ExxonMobil and Chevron both reported Q1 2026 earnings Friday morning, and both came in with profits that looked, on paper, like a slowdown. ExxonMobil posted net income of $4.2 billion, down 46% from a year earlier. Chevron's $2.2 billion was down 37%. Both companies still beat Wall Street estimates by a wide margin.

For retailers reading these numbers in the context of the Iran war and a broken Strait of Hormuz ceasefire, the headline declines are misleading — and the underlying reality is what every retail supply chain operator should be modeling against right now.
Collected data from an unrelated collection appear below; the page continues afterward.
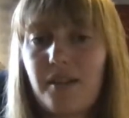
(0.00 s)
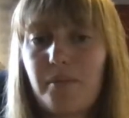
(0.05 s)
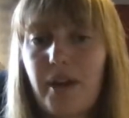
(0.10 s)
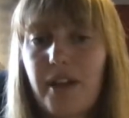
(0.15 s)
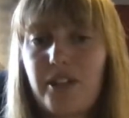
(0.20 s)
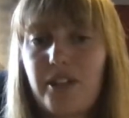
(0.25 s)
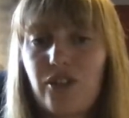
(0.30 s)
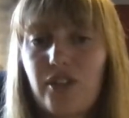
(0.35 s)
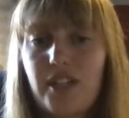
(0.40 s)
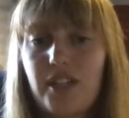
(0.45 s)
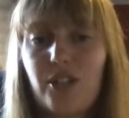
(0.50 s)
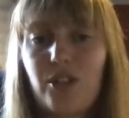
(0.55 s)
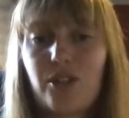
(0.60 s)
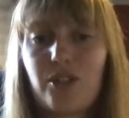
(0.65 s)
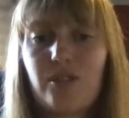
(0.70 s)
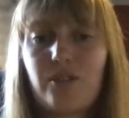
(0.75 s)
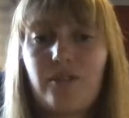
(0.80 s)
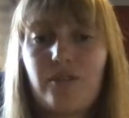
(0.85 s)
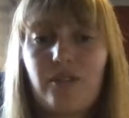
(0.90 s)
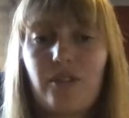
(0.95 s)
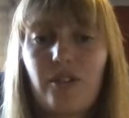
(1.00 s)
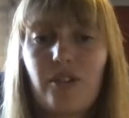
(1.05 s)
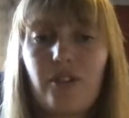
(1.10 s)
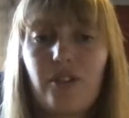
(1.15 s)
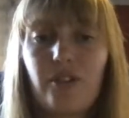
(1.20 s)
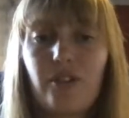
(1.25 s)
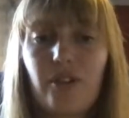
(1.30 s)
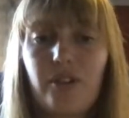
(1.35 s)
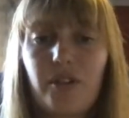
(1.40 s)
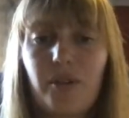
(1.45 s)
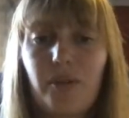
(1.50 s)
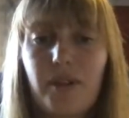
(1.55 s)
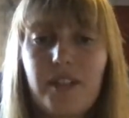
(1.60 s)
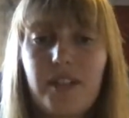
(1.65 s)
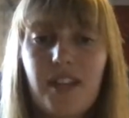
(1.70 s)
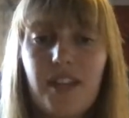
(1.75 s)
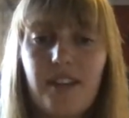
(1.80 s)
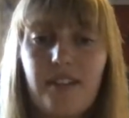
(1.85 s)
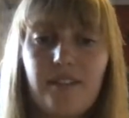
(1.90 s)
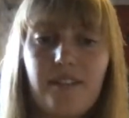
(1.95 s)
maturation on a
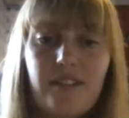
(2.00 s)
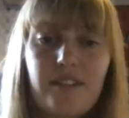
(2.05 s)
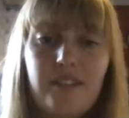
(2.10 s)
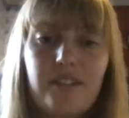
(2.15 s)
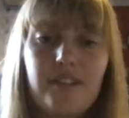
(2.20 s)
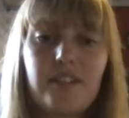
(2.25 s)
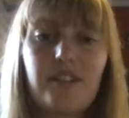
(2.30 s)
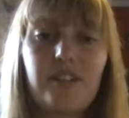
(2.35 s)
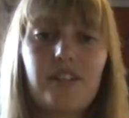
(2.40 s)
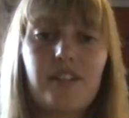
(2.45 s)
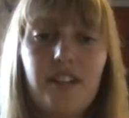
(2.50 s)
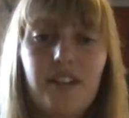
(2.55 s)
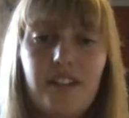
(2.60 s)
whiskey. So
What the "miss" actually was

Both Exxon and Chevron got hammered by the same thing in Q1: financial hedge timing. According to The Press Democrat's coverage, the companies took losses on derivatives positions that fell in value because oil prices spiked before that oil could be physically delivered. In other words, the paper loss was a bookkeeping artifact of a real, escalating oil price environment that's still in front of us.

Rigzone reported Exxon's adjusted earnings of $1.16 per share beat the $1.00 consensus, and Chevron's $1.41 beat the 95-cent consensus by the largest margin since October 2020. Strip out the hedge losses and the underlying refining business at Exxon — excluding timing effects — actually posted a profit of $2.8 billion, more than triple the $856 million from the year-ago quarter.

Translation: the oil majors are making more money on the actual barrels they sell. The accounting doesn't show it yet.

What's already showing up at the pump

AAA's data on Friday put the U.S. average gas price at $4.39 a gallon — up 39 cents in nine days and up 47% since the war in Iran began. That's an 8% week-over-week jump and the kind of acceleration that retail CFOs cannot model their way around.

For retailers, the gasoline pass-through has three layered consequences:

  • Direct logistics costs. Trucking, last-mile delivery, and outbound freight contracts are repricing. UPS already issued an emergency surge fee on international shipping, and domestic carriers are signaling next.
  • Discretionary spending compression. Consumer Edge data and Mastercard's April warning both flagged a slowdown in the back half of April. With gas now siphoning more wallet share, the categories most at risk are the ones with the lowest discretionary cushion — apparel, restaurants, home goods, and beauty mass-tier.
  • Inventory carrying costs. Higher fuel prices have second-order effects on warehouse heating/cooling, refrigerated logistics, and the energy-intensive parts of fulfillment that retailers tend to underweight in their cost models.

The Q2 forecast is what should worry you

Both Exxon CEO Darren Woods and his Chevron counterpart explicitly told analysts that profit gains are coming in Q2. Fortune quoted Woods saying there's "more to come" on price spikes if the Strait of Hormuz remains blockaded. Analysts polled by TT News expect ExxonMobil's Q2 earnings to more than double from a year ago, and Chevron's profits to more than triple.

Those forecasts price in continued elevated crude. The retail counterpart of that bullish oil case is sustained pressure on the consumer wallet, durable freight inflation, and tariff cost layering on top of energy cost layering.

What retailers should be doing now

Three things stand out from a planning perspective:

First, model gas prices at $4.50–$5.00 through Q2 and into back-to-school, not as a tail scenario but as the central case. Both oil majors are functionally guiding to it.

Second, revisit promotional calendars. The retailers winning in this environment — Walmart's value pivot, Aldi's expansion, the strong consumer staples grocery numbers — share one trait: they made trip-by-trip value the dominant message. Mid-tier retailers without that positioning have less time than they think to adjust.

Third, scrutinize freight contracts now. The carriers with the most exposure to fuel surcharge clauses are the ones most likely to ask for renegotiation in late Q2. That conversation is easier to have early.

The Q1 prints from Exxon and Chevron looked like bad news for energy and good news for retail. They're actually the opposite. The numbers will catch up with the reality next quarter.